Merge branch 'theo-long-configuration-complex'

gbg141 · gbg141 · commit 4675350d2120 · 2025-02-19T18:46:16.000-08:00
diff --git a/configs/datasets/simple_configuration_graphs.yaml b/configs/datasets/simple_configuration_graphs.yaml
@@ -0,0 +1,12 @@
+data_domain: graph
+data_type: toy_dataset
+data_name: simple_configuration_graphs
+data_dir: datasets/${data_domain}/${data_type}
+
+# Dataset parameters
+num_features: 1
+num_classes: 2
+task: classification
+loss_type: cross_entropy
+monitor_metric: accuracy
+task_level: graph
diff --git a/configs/transforms/liftings/graph2cell/discrete_configuration_complex_lifting.yaml b/configs/transforms/liftings/graph2cell/discrete_configuration_complex_lifting.yaml
@@ -0,0 +1,6 @@
+transform_type: 'lifting'
+transform_name: "DiscreteConfigurationComplexLifting"
+k: 2
+feature_aggregation: "concat"
+preserve_edge_attr: True
+feature_lifting: ProjectionSum
diff --git a/modules/data/load/loaders.py b/modules/data/load/loaders.py
@@ -31,6 +31,7 @@
     load_random_points,
     load_random_shape_point_cloud,
     load_senate_committee,
+    load_simple_configuration_graphs,
     load_simplicial_dataset,
 )
 
@@ -153,6 +154,9 @@ def load(self) -> torch_geometric.data.Dataset:
         elif self.parameters.data_name in ["manual_rings"]:
             data = load_manual_mol()
             dataset = CustomDataset([data], self.data_dir)
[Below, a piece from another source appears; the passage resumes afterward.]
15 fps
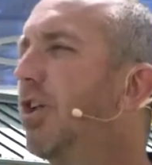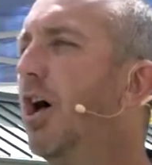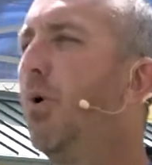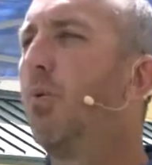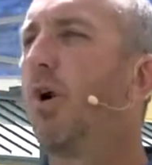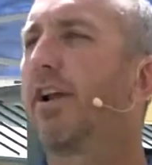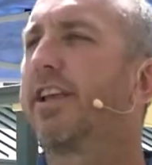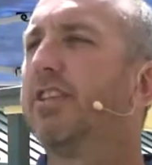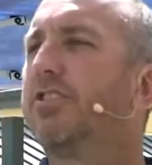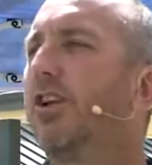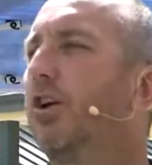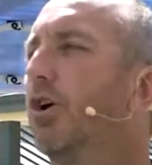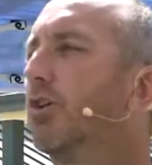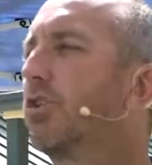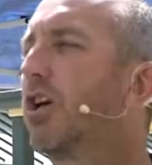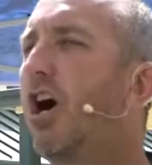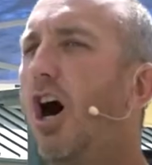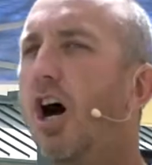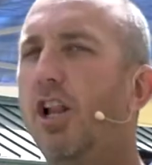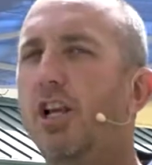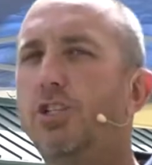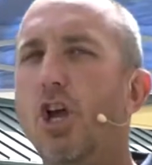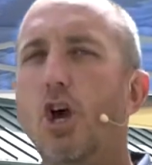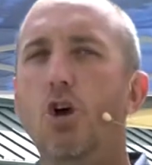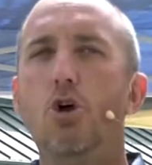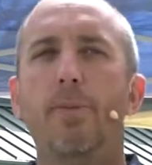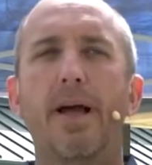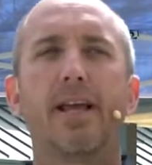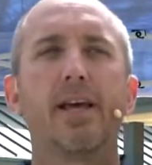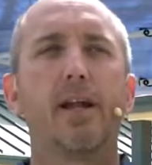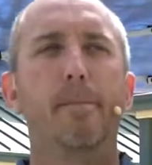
where our kids are gonna go to college, who am I gonna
+        elif self.parameters.data_name in ["simple_configuration_graphs"]:
+            data = load_simple_configuration_graphs()
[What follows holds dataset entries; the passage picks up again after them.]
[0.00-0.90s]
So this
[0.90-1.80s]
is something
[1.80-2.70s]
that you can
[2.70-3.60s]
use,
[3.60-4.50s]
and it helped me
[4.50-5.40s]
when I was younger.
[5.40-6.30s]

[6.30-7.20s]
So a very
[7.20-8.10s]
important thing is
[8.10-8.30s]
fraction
+            dataset = CustomDataset([*data], self.data_dir)
 
         else:
             raise NotImplementedError(
diff --git a/modules/data/utils/utils.py b/modules/data/utils/utils.py
@@ -973,6 +973,45 @@ def load_senate_committee(
     )
 
 
+def load_simple_configuration_graphs():
+    """Generate small graphs to illustrate the discrete configuration complex."""
+
+    # Y shaped graph
+    y_graph = nx.Graph()
+    y_graph.add_edges_from([(0, 1), (0, 2), (0, 3)])
+    y_data = torch_geometric.data.Data(
+        x=torch.tensor([0, 1, 2, 3]).unsqueeze(1).float(),
+        y=torch.tensor([0]),
+        edge_index=torch.Tensor(list(y_graph.edges())).T.long(),
+        num_nodes=4,
+        edge_attr=torch.Tensor([-1, -2, -3]).unsqueeze(1).float(),
+    )
+
+    # X shaped graph
+    x_graph = nx.Graph()
+    x_graph.add_edges_from([(0, 1), (0, 2), (0, 3), (0, 4)])
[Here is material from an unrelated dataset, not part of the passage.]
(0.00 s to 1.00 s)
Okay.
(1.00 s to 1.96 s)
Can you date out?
+    x_data = torch_geometric.data.Data(
+        x=torch.tensor([0, 1, 2, 3, 4]).unsqueeze(1).float(),
+        y=torch.tensor([0]),
+        edge_index=torch.Tensor(list(x_graph.edges())).T.long(),
+        num_nodes=4,
+        edge_attr=torch.Tensor([-1, -2, -3, -4]).unsqueeze(1).float(),
+    )
+
+    # g shaped graph
+    g_graph = nx.Graph()
+    g_graph.add_edges_from([(0, 1), (1, 2), (2, 0), (2, 3)])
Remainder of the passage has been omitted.